In the Iraq model, information from news coverage was fed into the model to see how well the control systems within it echoed actual events on the ground.
The results on stage were astonishingly effective. Correspondences between electronic and real versions of the unfolding war were inevitably more haphazard, but still impressive given the diversity of variables and partial nature of information for input. More important, study of the differences between expected and actual behaviours in both cases revealed important insights on the topology of interactions and the output equivalence of apparently different constructs.
I said at the beginning that Wolfram was moving to colonise mathematical discourse.

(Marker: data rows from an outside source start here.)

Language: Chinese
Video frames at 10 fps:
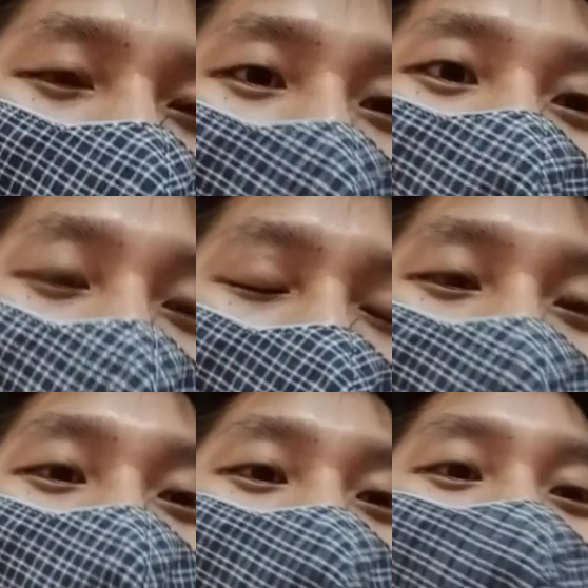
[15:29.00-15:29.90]
as
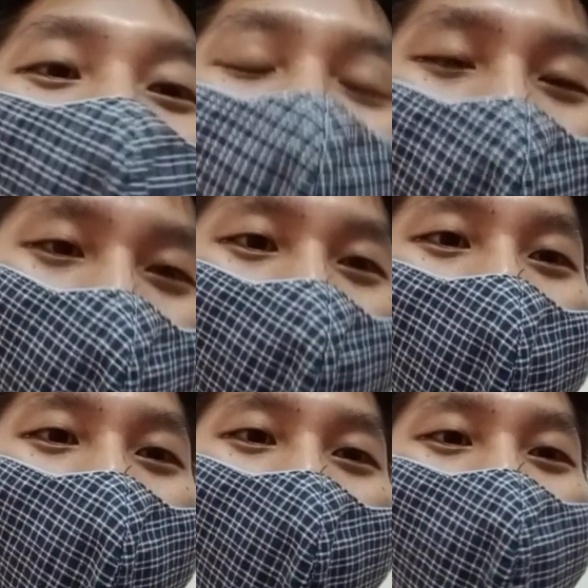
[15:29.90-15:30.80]
original as
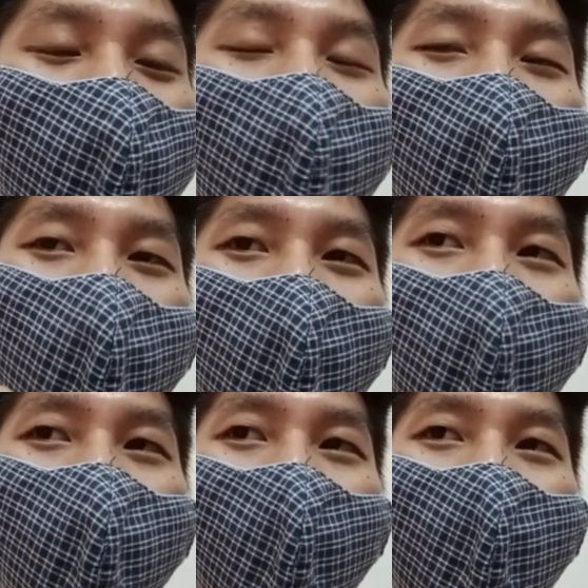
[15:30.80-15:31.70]
possible 嘛，就是有那
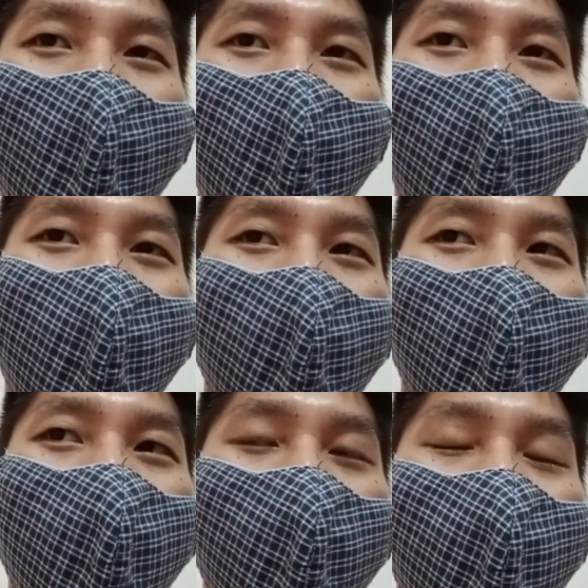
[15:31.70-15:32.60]
个
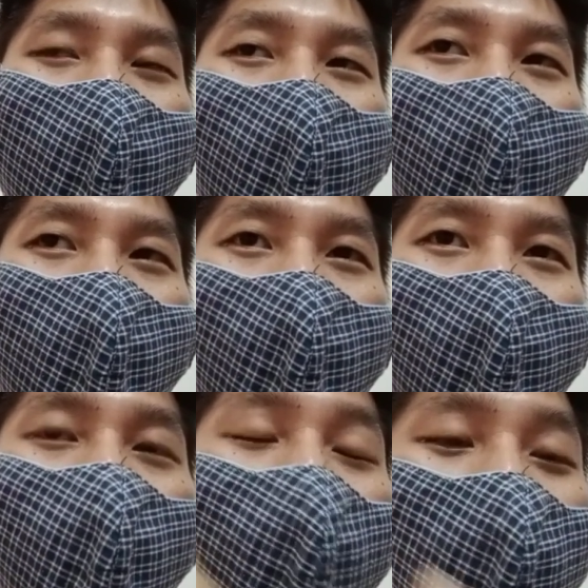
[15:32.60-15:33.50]
呃
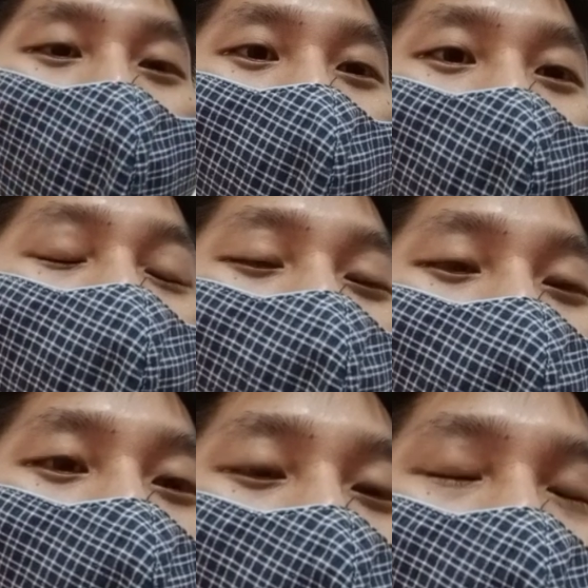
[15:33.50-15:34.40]
果那个
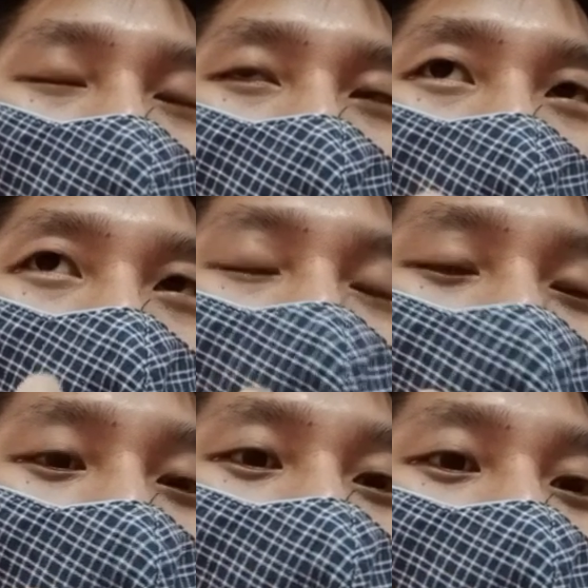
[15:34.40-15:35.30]
原
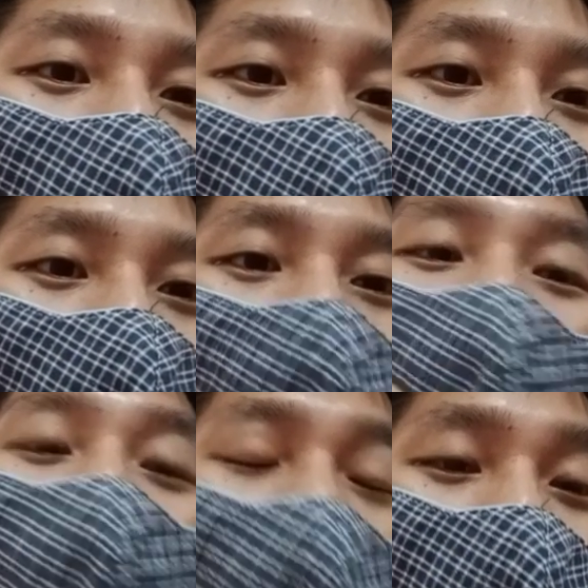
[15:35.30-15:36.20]
本那个
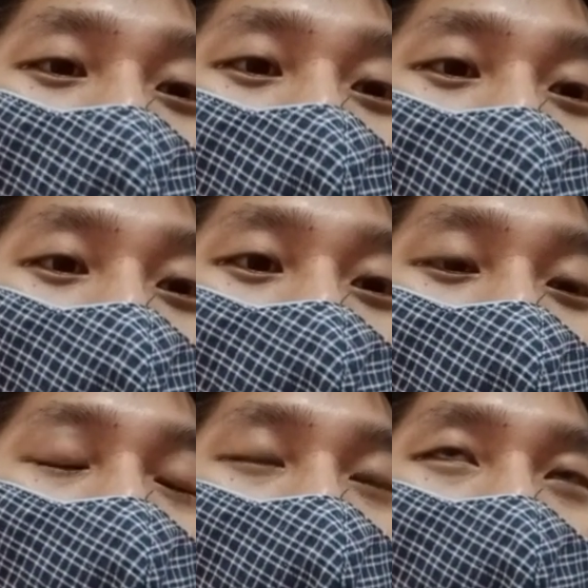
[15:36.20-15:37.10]
果味的
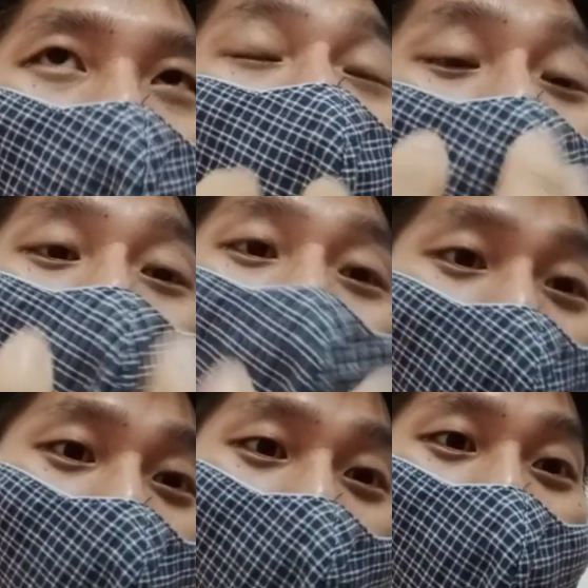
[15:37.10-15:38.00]
呃那个果
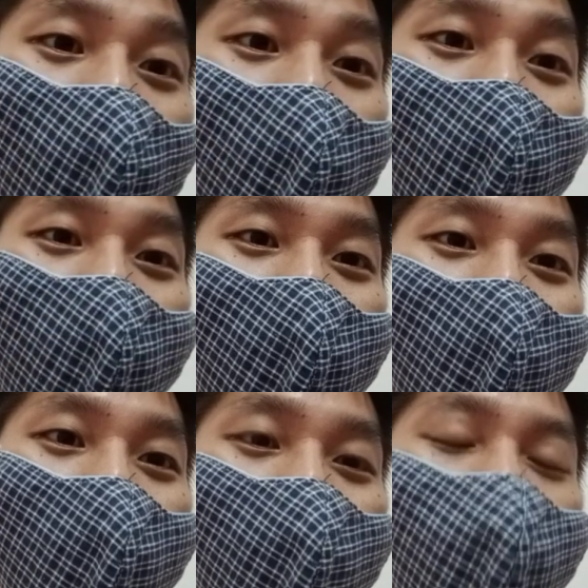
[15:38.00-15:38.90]
味啦，OK，
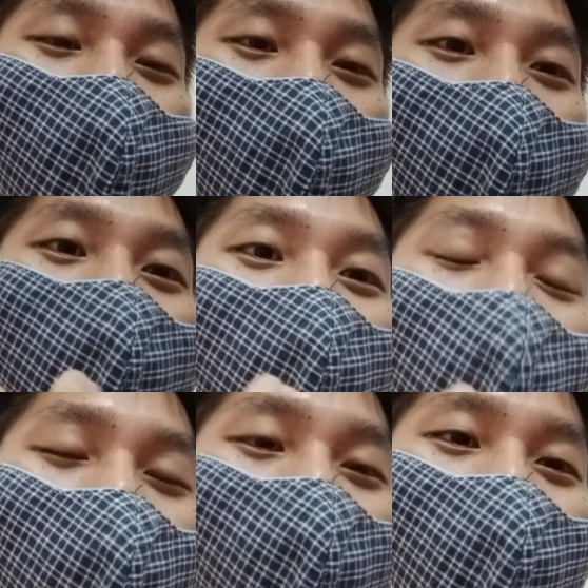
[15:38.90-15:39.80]
就是人家吃
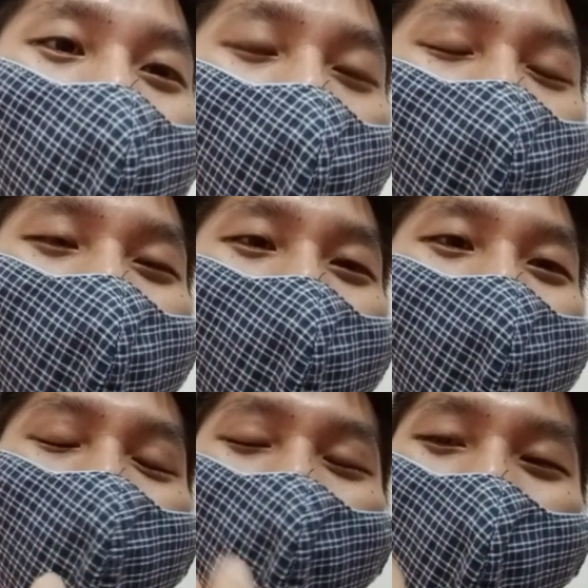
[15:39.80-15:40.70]
那个东西嘛，就是你
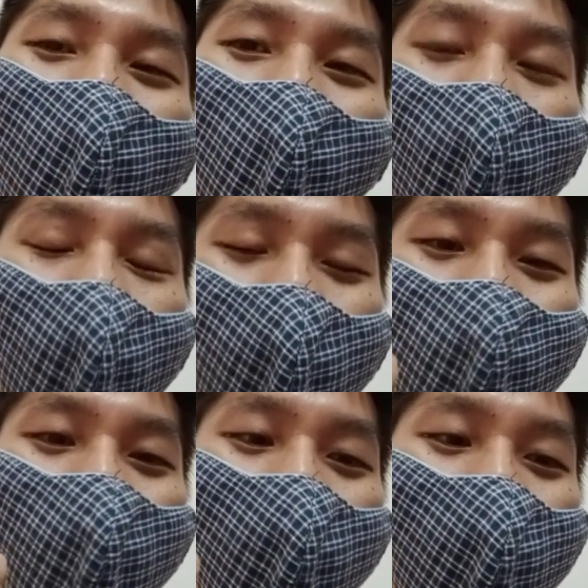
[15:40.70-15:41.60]
吃那个甜点，我
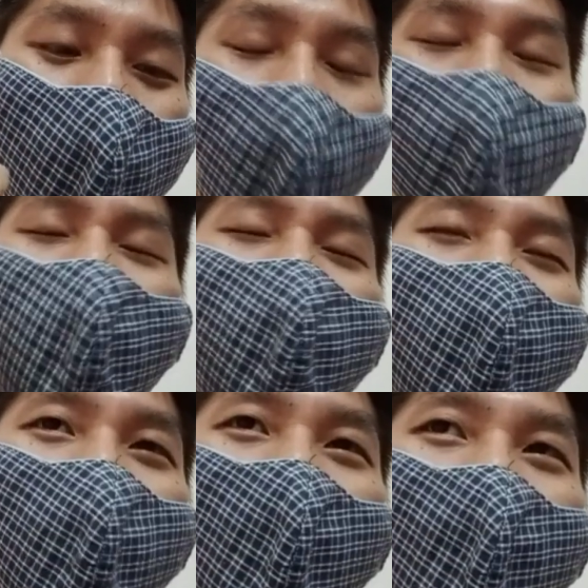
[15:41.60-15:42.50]
吃就是哦，这个
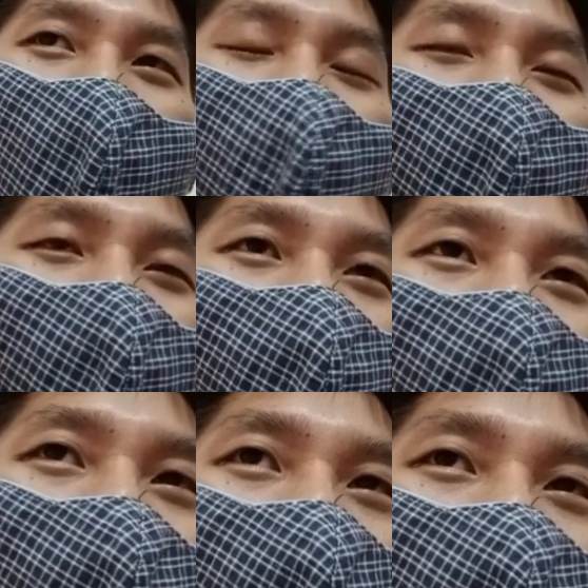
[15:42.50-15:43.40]
是跟
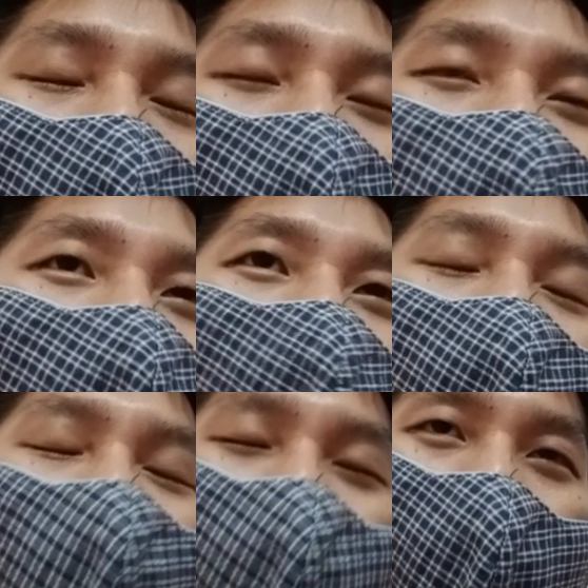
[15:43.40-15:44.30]
真实的
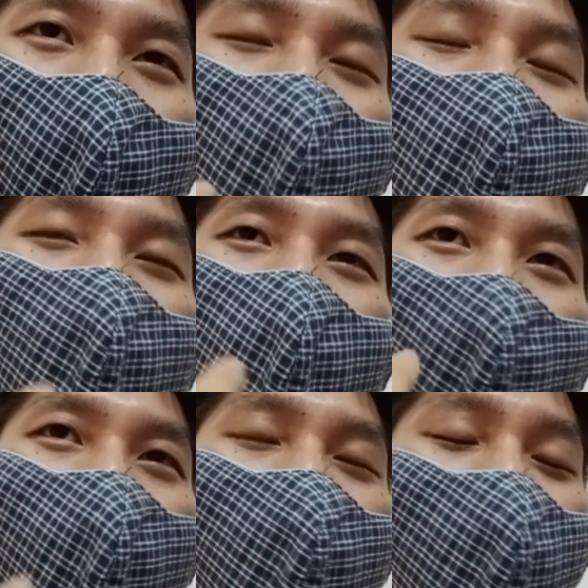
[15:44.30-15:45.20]
猫山王的味
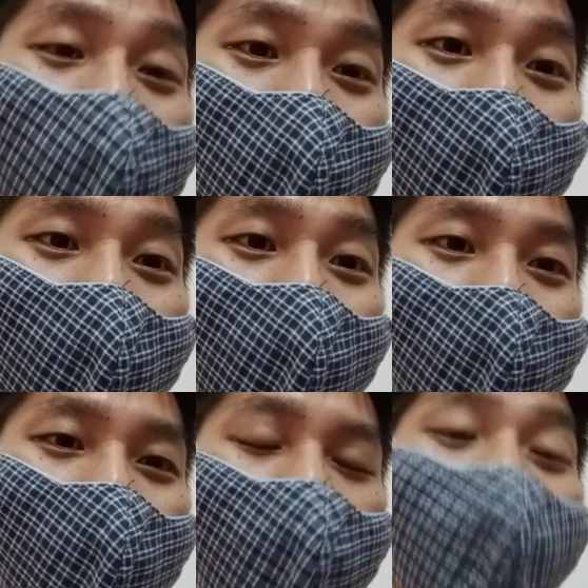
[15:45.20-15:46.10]
道是很像的，
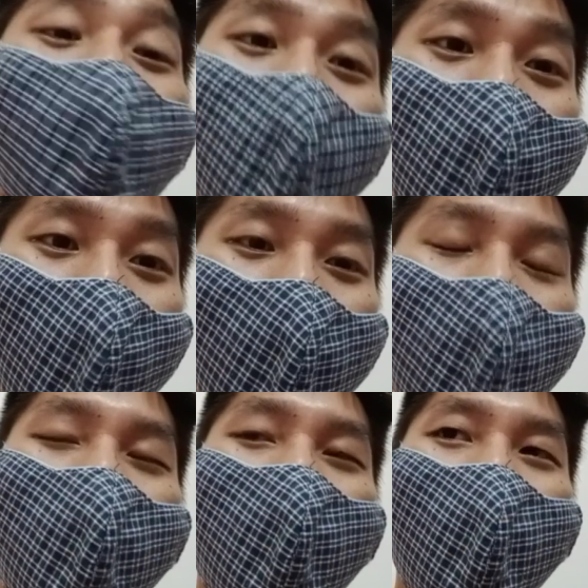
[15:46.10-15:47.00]
就这样子嘛。但
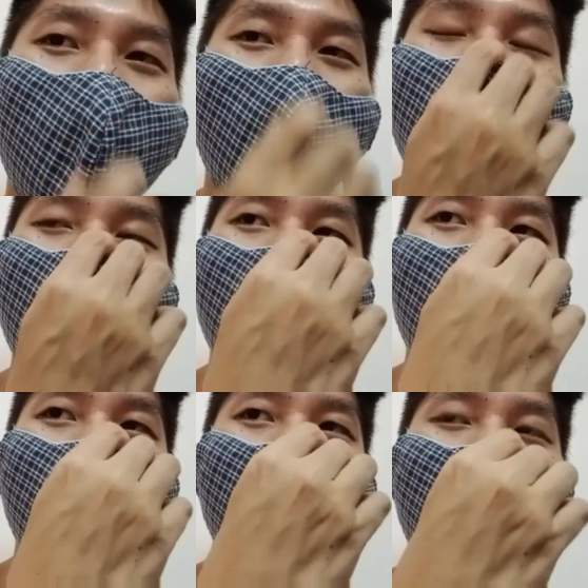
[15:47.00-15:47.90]
是你
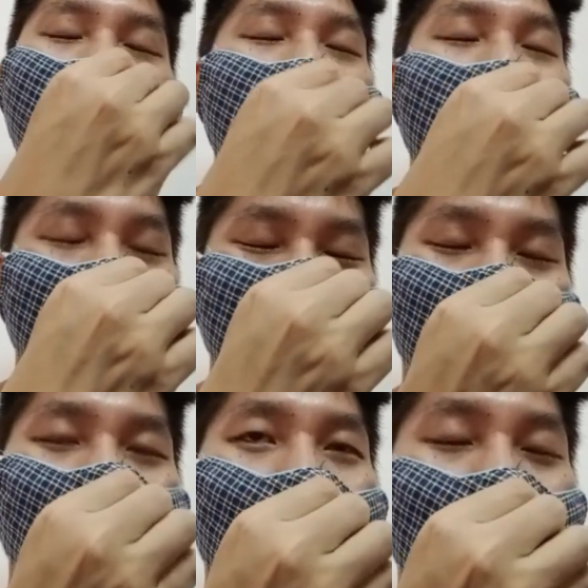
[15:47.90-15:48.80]
你自己要
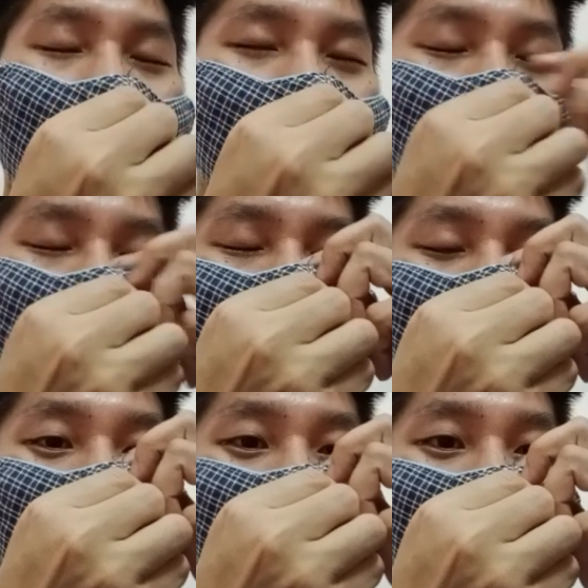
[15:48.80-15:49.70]
想了，一一者自己
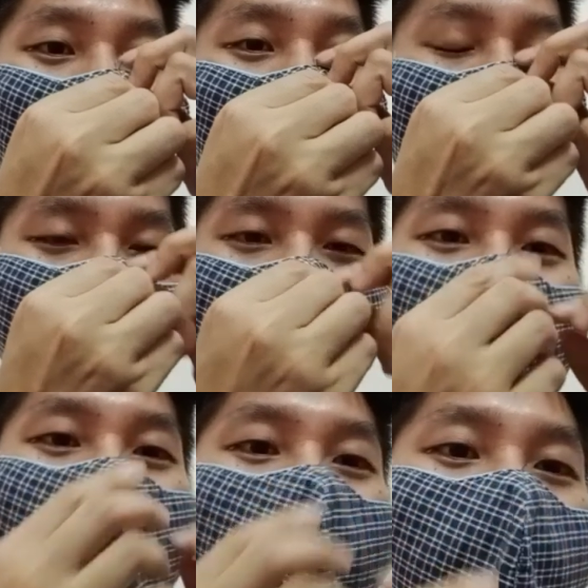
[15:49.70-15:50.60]
要想了，就
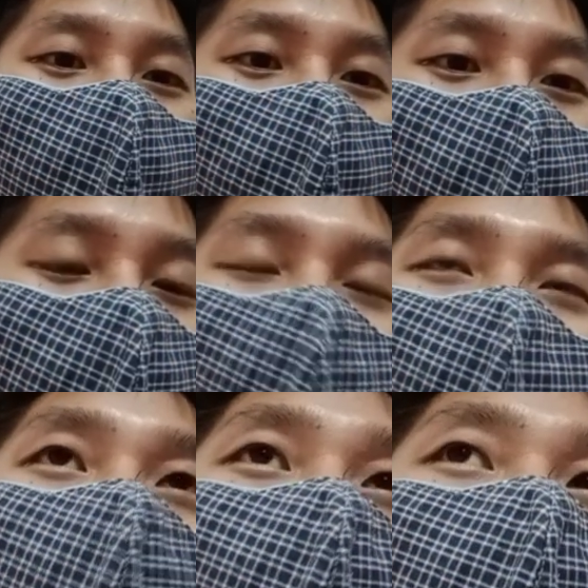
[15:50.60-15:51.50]
是怎
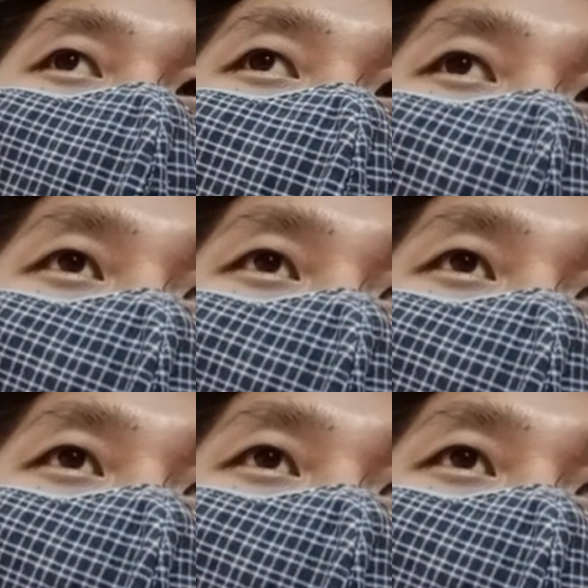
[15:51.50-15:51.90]
样去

Students who are attracted by ANKoS could, of course, pursue its ideas and assertions by other software means; but branding is well established now, and I've found them resistant to exploration of their ANKoS enthusiasm through other packages or raw computer languages.
Given support and encouragement, they are willing to put in the time with Mathematica despite general antipathy to mathematics, because it is seen as the brand within which their intellectual curiosity has been piqued. Other satellite Wolfram or third-party products are then well positioned to capitalise on this brand loyalty. I don't know whether this colonisation will work, producing a future generation which speaks Mathematica as its academic lingua franca of choice; but first signs suggest that the possibility is a real one.